Парень и до того не собирался скрываться, теперь и вовсе понял, что обнаружен. Он приветливо помахал рукой и направился к последним саням. Конь сам по себе перешел с рыси на шаг, чему Никита, так и не вернувший ноги в стремена, только обрадовался – меньше трясет.
Он ехал прямиком к ватажникам, бросившим на время перебирать содержимое саней. На ходу показывал им раскрытые ладони и улыбался. Хотя, если честно признаться, поджилки тряслись. А ну как не станут дожидаться и разговоры разговаривать, а всадят стрелу из лука или самострела? Это только в сказках богатыри мечом или саблей на лету стрелы отбрасывают, в жизни оно тяжелее приходится. Тем паче что никакого оружия у Никиты и не было. Хочешь, голой ладонью отбивай, а хочешь, уворачивайся.
Попутно парень разглядывал лесных молодцев и обобранных ими купцов. Пересчитал сани – маловато что-то, всего пять. Из них одни – болок[27], украшенный затейливой резьбой. Видно, важную птицу везли – обычный купец не станет так роскошествовать. Кто же это такой?
Ага! Вот он где!
На снегу сидел немолодой мужчина. Смуглый, скуластый, нос крючком. Но на ордынца он похож не был, как не был похож и на южного гостя, виденного Никитой на московском торжище. Однако что-то неуловимо восточное в его внешности присутствовало. Даже покрой темного дорожного полукафтанья…
– Эй, добрый молодец! – Громкий, уверенный голос отвлек парня от созерцания ограбленного купца. – Ты кто такой будешь?
– Я-то? – Никита посмотрел на говорившего. Им оказался плечистый мужчина саженного роста. Всклоченная русая борода и нечесаные кудри. Богатая, с бобровой оторочкой, мурмолка лихо заломлена на затылок. Полушубок нараспашку, а под ним – бахтерец[28]. Ну уж этот точно русский. – Я – человек мирный, проезжал тут… Глядь, добрые люди на дороге остановились. Я думал, чем помочь, может…
Сгрудившиеся вокруг здоровяка разбойники заржали так, что черногривый прижал уши и шарахнулся в сторону. Парень успокоил его, похлопав по шее.
– Ну ты и смешной! – покачал головой щуплый мужичок с кривым, видно, сломанным когда-то носом. – Чем же ты нам помочь можешь?
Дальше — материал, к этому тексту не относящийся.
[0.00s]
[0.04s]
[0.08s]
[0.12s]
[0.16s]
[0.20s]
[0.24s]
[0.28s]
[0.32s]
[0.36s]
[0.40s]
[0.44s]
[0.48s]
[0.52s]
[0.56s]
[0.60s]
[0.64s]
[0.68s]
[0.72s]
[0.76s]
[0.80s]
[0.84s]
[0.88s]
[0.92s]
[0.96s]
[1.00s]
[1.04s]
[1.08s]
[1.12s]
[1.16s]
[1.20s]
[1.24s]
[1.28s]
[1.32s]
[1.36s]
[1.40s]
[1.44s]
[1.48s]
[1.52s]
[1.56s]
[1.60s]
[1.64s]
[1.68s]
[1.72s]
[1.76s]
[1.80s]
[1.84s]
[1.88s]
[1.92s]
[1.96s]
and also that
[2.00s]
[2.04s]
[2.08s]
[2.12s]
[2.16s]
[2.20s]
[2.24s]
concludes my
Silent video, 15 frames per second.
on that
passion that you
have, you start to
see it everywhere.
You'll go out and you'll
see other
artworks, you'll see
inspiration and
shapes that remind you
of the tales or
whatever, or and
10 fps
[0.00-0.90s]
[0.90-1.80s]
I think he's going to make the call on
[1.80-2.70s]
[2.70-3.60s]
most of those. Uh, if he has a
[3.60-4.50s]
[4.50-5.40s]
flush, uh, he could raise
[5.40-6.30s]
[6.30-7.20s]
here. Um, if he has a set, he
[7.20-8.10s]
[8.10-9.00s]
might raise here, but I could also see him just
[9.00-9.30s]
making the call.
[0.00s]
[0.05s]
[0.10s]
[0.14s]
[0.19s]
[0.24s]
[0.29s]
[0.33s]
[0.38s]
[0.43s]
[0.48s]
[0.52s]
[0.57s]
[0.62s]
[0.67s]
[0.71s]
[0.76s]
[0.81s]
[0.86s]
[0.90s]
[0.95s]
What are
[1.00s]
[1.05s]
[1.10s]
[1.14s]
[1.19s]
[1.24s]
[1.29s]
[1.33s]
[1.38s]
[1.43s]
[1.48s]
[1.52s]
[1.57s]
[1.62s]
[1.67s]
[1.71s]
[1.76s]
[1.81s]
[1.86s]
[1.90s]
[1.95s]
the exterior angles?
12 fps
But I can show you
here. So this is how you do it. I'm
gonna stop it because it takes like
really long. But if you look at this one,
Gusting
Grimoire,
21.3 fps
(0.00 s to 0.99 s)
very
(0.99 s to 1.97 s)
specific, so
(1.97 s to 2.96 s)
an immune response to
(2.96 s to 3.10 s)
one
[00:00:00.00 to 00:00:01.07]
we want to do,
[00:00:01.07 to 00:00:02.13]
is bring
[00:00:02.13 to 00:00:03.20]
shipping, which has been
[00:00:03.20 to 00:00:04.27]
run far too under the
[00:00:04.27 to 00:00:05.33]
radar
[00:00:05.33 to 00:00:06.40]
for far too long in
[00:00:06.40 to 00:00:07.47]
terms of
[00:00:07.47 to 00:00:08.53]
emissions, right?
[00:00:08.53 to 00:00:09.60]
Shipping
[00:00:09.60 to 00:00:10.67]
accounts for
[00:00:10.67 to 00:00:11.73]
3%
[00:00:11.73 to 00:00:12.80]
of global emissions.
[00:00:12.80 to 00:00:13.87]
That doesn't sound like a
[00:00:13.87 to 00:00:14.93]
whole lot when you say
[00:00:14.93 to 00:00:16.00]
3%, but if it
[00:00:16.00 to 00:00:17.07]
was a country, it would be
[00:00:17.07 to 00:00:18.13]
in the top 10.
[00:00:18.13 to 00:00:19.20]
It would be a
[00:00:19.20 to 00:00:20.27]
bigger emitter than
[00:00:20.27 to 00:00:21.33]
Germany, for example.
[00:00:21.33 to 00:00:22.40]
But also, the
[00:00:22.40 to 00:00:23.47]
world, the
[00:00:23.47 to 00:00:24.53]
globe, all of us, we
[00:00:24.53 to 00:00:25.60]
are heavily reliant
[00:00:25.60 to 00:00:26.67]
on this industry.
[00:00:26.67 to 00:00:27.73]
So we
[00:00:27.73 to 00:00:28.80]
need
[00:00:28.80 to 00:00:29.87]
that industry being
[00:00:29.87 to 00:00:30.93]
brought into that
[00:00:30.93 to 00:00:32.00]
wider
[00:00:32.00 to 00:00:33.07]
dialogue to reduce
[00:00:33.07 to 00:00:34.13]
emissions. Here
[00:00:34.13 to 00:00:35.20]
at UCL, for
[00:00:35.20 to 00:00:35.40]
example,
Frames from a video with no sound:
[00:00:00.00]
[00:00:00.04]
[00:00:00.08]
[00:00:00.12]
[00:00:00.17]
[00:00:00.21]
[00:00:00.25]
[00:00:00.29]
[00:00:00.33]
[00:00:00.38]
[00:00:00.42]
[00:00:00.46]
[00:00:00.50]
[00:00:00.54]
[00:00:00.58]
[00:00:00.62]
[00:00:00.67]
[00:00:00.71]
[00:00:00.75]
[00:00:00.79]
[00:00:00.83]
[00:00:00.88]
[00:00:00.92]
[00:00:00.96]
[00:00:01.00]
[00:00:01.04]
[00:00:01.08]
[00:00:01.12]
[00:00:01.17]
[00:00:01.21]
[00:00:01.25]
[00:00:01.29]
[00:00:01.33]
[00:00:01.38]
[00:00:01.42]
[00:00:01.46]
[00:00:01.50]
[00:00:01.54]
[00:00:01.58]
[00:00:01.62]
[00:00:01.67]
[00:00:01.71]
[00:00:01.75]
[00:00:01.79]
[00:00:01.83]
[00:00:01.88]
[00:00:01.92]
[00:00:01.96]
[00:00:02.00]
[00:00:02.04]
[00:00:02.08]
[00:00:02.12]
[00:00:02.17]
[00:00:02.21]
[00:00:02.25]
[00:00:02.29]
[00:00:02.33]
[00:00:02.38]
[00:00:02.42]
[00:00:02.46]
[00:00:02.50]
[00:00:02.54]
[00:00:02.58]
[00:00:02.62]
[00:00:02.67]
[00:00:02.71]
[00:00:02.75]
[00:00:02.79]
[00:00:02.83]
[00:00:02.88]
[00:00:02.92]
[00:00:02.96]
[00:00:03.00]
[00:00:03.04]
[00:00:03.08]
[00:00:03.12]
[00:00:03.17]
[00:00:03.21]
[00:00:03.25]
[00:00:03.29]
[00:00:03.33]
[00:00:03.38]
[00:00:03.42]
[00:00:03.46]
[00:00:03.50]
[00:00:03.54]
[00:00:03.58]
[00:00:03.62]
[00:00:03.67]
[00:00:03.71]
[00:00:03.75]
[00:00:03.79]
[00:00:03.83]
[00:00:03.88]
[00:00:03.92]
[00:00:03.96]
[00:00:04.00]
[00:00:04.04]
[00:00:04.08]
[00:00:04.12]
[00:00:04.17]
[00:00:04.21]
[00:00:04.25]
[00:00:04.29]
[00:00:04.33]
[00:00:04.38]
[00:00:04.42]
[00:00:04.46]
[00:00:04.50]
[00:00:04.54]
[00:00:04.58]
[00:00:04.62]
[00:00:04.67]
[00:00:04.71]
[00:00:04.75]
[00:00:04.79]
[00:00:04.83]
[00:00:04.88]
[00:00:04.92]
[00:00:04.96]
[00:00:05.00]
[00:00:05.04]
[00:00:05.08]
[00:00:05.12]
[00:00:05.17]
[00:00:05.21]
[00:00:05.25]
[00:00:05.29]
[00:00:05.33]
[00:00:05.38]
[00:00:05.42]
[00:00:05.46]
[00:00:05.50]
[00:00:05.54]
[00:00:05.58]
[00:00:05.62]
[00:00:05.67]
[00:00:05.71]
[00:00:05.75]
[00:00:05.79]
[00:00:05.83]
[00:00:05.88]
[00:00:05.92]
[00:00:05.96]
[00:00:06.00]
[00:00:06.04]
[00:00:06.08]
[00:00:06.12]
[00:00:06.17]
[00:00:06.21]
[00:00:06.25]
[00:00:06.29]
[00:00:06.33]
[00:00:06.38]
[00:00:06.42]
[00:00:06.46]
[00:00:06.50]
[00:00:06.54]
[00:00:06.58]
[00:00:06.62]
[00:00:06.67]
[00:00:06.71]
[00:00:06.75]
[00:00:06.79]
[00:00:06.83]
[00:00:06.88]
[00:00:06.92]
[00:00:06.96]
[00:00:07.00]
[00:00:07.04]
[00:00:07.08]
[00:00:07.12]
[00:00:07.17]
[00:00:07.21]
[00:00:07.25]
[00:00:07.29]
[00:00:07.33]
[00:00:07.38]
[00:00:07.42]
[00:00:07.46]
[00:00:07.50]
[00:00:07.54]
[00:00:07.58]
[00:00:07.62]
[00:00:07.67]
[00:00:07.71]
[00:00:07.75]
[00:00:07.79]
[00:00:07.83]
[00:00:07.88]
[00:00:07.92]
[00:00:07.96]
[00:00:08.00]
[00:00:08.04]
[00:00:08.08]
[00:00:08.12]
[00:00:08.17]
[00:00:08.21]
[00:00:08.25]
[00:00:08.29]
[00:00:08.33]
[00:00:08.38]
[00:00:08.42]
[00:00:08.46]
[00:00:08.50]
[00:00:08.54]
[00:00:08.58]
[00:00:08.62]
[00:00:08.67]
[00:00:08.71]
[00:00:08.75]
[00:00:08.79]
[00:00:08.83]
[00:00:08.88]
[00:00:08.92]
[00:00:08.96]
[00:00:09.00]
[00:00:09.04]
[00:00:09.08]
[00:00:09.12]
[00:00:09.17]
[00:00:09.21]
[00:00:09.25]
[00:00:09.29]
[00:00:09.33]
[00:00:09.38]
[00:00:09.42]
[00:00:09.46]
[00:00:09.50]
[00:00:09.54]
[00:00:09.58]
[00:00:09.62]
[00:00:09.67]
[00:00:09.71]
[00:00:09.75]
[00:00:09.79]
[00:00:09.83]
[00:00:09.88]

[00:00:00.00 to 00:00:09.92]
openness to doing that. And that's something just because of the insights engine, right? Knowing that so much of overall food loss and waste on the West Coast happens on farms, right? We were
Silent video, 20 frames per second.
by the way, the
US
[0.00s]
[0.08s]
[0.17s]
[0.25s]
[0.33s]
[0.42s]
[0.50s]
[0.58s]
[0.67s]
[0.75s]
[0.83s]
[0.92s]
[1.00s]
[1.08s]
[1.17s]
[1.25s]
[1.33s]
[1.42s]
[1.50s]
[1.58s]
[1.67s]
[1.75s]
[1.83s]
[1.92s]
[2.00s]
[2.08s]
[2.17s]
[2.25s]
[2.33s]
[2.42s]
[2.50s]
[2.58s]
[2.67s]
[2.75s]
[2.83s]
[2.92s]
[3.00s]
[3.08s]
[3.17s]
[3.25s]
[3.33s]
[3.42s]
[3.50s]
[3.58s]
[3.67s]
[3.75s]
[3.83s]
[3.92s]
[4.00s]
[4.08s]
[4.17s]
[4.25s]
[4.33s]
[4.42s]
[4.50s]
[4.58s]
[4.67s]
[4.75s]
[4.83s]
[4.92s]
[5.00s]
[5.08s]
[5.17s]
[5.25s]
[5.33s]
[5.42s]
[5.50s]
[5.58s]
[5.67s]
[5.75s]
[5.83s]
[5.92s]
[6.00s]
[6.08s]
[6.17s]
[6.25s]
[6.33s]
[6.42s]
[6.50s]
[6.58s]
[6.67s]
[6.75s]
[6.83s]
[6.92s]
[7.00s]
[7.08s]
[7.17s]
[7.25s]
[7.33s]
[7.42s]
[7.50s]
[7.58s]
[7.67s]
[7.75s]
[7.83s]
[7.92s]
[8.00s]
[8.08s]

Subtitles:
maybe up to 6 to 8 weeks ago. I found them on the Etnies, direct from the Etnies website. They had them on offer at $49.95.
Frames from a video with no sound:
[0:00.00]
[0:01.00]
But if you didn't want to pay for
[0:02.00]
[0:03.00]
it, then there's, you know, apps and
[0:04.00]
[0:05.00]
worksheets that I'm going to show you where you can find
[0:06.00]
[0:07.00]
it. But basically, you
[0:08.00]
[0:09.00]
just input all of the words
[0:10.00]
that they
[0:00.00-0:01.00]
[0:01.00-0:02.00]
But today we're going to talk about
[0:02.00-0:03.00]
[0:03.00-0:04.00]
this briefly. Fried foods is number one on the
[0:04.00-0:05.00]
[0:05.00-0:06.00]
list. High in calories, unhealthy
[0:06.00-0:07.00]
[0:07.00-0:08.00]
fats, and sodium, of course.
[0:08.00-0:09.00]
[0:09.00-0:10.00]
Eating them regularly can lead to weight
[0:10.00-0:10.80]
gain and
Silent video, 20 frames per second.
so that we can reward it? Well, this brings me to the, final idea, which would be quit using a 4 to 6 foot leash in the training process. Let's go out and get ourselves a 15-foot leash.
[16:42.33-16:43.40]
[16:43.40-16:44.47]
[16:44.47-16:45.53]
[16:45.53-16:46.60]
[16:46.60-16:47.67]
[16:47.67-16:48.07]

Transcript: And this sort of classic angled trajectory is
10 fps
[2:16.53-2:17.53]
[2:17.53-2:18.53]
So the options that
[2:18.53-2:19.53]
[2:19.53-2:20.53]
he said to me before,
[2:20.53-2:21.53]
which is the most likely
– А я не вам хотел помочь… – Никита, пользуясь тем, что грабители веселятся, толкают друг дружку локтями и тычут в него грязными пальцами, продолжал осматривать дорогу и обочины.
Два тела без сапог, в распоясанных рубахах. Красно-бурые пятна на груди убедительно свидетельствуют – не отдохнуть они прилегли, умаявшись после тяжелого трудового дня. Еще кучка людей сидит на снегу. Около дюжины – точнее сказать трудно, поскольку многие сгорбились, наклонили головы и почти не видны за плечами и спинами товарищей по несчастью. Одежда разная – и русские армяки, и непривычного покроя кафтаны. Рядом с ними стояли, поигрывая кистенями, четверо лесных молодцев. Еще четверо возились с лошадьми, которые фыркали и косились, напуганные новым запахом и незнакомыми голосами.
28
Бахтерец – доспех, заменявший латы или кольчугу; он набирался из продолговатых плоских полуколец и блях, которые нашивались на суконное полукафтанье.